Toward Fully Automated Inspection of Critical Assets Supported by Autonomous Mobile Robots, Vision Sensors, and Artificial Intelligence.
Javier Sanchez-CubilloJavier Del SerJosé Luis MartinPublished in: Sensors (Basel, Switzerland) (2024)
Robotic inspection is advancing in performance capabilities and is now being considered for industrial applications beyond laboratory experiments. As industries increasingly rely on complex machinery, pipelines, and structures, the need for precise and reliable inspection methods becomes paramount to ensure operational integrity and mitigate risks. AI-assisted autonomous mobile robots offer the potential to automate inspection processes, reduce human error, and provide real-time insights into asset conditions. A primary concern is the necessity to validate the performance of these systems under real-world conditions.
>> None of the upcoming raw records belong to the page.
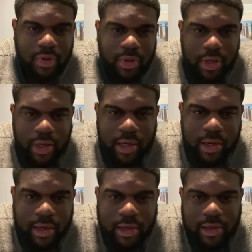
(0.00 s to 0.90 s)

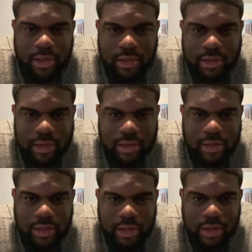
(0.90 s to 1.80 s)
Uh,
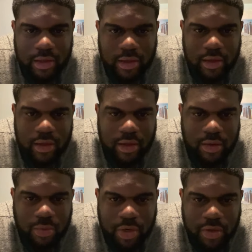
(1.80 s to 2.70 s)

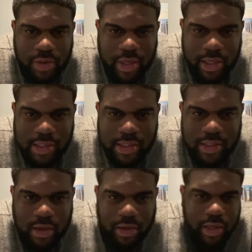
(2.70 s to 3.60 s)
what do you think is
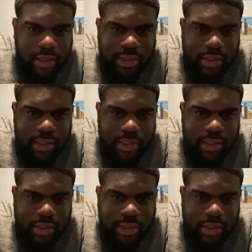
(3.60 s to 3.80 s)
this? Oh yeah, it's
While laboratory tests and simulations can provide valuable insights, the true efficacy of AI algorithms and robotic platforms can only be determined through rigorous field testing and validation. This paper aligns with this need by evaluating the performance of one-stage models for object detection in tasks that support and enhance the perception capabilities of autonomous mobile robots. The evaluation addresses both the execution of assigned tasks and the robot's own navigation. Our benchmark of classification models for robotic inspection considers three real-world transportation and logistics use cases, as well as several generations of the well-known YOLO architecture. The performance results from field tests using real robotic devices equipped with such object detection capabilities are promising, and expose the enormous potential and actionability of autonomous robotic systems for fully automated inspection and maintenance in open-world settings.